Steuerzahler, die nach der jüngsten Großrazzia der Steuerfahnder bei deutschen Lebensversicherungen befürchten, ins Visier zu geraten, können noch handeln, sagen Steueranwälte. Denn auch nach Ablauf der Steueramnestie zum 31. März ist in den meisten Fällen noch eine Selbstanzeige möglich.

DÜSSELDORF. Doch zuvor sollten Anleger prüfen, ob sie überhaupt betroffen sind. In Frage kommen nur Verträge, in die unversteuertes, zuvor im Ausland geparktes Geld geflossen ist.

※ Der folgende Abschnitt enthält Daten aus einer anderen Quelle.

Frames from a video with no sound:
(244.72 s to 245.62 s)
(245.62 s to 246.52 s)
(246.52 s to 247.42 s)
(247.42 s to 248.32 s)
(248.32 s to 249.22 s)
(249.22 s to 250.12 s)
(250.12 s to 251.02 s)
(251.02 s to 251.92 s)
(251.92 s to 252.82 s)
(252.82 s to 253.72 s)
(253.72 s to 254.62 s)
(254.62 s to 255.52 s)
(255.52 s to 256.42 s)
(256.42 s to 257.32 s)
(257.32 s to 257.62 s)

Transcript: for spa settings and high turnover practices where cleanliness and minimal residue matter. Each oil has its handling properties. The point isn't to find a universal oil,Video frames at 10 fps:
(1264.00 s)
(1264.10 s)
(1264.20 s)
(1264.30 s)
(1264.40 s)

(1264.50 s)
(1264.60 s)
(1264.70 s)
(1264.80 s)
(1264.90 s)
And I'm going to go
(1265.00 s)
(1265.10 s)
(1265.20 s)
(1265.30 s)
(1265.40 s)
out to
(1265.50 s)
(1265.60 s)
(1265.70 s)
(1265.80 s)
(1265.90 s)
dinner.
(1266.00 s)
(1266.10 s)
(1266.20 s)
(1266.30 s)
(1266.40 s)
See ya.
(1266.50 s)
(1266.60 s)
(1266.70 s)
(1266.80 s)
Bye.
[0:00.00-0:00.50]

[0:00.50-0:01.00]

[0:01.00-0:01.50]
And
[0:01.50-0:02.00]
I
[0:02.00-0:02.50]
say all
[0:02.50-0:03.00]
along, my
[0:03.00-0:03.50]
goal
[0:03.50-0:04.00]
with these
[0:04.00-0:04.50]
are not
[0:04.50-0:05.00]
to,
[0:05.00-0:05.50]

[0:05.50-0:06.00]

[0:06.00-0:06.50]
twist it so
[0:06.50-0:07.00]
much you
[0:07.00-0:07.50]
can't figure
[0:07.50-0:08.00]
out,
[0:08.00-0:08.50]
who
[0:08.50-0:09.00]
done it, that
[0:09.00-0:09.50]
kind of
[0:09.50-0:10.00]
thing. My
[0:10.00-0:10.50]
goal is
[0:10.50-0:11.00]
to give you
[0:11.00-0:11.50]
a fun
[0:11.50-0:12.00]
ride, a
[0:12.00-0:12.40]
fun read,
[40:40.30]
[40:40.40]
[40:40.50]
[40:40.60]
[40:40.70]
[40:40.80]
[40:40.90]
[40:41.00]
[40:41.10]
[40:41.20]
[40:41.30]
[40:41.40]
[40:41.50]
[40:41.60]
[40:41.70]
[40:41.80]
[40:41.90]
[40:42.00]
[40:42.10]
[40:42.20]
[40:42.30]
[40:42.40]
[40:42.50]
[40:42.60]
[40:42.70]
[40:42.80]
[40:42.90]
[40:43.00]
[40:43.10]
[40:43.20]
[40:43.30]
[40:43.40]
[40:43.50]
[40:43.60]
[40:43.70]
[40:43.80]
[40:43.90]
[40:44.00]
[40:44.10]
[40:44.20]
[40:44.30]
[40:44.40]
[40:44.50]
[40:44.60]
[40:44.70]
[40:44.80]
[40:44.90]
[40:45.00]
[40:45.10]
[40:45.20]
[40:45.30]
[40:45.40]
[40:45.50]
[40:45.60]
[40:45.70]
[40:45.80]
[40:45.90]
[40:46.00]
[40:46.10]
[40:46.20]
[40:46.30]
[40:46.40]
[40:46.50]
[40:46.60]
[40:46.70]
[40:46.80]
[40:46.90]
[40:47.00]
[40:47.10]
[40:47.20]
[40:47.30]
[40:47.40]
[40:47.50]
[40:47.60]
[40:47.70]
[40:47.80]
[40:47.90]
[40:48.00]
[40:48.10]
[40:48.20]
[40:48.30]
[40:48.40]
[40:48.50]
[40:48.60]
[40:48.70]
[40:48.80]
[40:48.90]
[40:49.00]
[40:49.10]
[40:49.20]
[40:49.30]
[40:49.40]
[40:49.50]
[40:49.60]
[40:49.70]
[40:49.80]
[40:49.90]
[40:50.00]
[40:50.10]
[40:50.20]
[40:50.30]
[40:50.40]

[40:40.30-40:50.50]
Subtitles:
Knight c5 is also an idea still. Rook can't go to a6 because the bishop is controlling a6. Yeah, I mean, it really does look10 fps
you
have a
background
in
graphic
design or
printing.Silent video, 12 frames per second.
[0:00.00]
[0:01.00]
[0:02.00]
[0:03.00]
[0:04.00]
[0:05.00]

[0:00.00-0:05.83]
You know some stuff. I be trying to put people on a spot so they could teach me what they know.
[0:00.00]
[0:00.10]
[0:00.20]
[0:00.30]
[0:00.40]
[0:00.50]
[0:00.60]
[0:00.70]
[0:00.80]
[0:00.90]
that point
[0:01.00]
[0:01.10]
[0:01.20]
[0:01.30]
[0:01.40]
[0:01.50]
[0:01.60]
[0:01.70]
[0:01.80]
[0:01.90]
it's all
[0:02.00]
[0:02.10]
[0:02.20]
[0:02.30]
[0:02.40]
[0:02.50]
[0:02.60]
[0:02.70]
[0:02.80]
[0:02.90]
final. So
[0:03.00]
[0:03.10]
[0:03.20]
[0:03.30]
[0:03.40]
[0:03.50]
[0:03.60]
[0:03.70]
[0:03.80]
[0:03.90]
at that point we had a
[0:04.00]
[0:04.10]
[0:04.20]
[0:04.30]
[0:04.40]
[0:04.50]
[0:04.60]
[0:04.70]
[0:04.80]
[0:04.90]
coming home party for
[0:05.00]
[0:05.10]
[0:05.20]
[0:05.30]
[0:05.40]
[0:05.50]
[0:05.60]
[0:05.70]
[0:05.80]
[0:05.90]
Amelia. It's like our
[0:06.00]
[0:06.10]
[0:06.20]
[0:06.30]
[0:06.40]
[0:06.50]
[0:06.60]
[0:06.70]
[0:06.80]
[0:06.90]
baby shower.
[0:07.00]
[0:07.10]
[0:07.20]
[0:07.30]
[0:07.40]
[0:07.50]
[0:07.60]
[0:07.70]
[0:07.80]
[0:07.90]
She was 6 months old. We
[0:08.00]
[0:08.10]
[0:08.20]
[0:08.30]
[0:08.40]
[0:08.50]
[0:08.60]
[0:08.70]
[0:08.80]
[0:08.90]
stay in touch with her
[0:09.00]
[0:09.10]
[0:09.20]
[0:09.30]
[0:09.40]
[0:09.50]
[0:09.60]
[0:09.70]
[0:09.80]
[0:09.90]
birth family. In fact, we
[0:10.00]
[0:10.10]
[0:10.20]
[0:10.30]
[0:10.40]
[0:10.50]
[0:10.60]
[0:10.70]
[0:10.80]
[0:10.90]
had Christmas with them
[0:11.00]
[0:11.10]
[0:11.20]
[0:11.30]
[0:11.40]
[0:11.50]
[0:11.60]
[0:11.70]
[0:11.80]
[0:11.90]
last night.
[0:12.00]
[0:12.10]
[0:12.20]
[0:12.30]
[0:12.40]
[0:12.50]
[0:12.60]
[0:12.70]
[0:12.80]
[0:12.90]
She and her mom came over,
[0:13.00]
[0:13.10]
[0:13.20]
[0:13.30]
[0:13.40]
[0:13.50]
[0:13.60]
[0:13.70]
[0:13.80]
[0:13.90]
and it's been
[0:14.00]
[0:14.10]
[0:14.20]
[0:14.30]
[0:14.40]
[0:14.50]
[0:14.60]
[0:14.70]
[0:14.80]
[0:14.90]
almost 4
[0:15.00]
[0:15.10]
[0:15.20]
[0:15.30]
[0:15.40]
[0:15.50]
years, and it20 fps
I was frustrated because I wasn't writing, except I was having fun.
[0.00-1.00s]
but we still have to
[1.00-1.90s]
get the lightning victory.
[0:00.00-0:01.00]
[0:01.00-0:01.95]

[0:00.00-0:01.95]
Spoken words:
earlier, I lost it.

Selbst wenn es so gewesen ist, könnte die Sache schon verjährt sein, schätzen Experten.

Etwa 20 000 Datensätze von Lebensversicherungen werten Steuerfahnder derzeit auf mögliche Steuerhinterziehung aus. Sie suchen nach Fällen, in denen Bürger im Ausland unversteuert angelegtes Geld über die Soforteinzahlung in eine Police wieder nach Deutschland gebracht haben. Geprüft wird derzeit vor allem bei der Allianz und ihrer Tochter Dresdner Bank, aber auch bei der Hamburg-Mannheimer, der Deutschen Herold und der Axa.

Unter der Lupe haben die Fahnder so genannte "5+7" Verträge, die es dem Sparer ermöglichen, größere Summen sofort einzuzahlen. Nach ersten Schätzungen sind Anlegergelder von einer Milliarde Euro betroffen. Dabei dürften Steuern in Höhe von 300 Mill. Euro hinterzogen worden sein.

Doch eine Großzahl typischer Steuerflucht-Fälle ist möglicherweise nicht betroffen. "Wer jetzt eine Selbstanzeige erwägt, sollte auf jeden Fall erst einmal die Verjährungsfristen prüfen", sagt Steueranwalt Thomas Ditges aus Bonn. Eine unbeglichene Steuerschuld hat sich nach zehn Jahren verjährt, strafrechtlich ist ein Steuerflüchtling nur bis zu fünf Jahre nach der Tat zu belangen.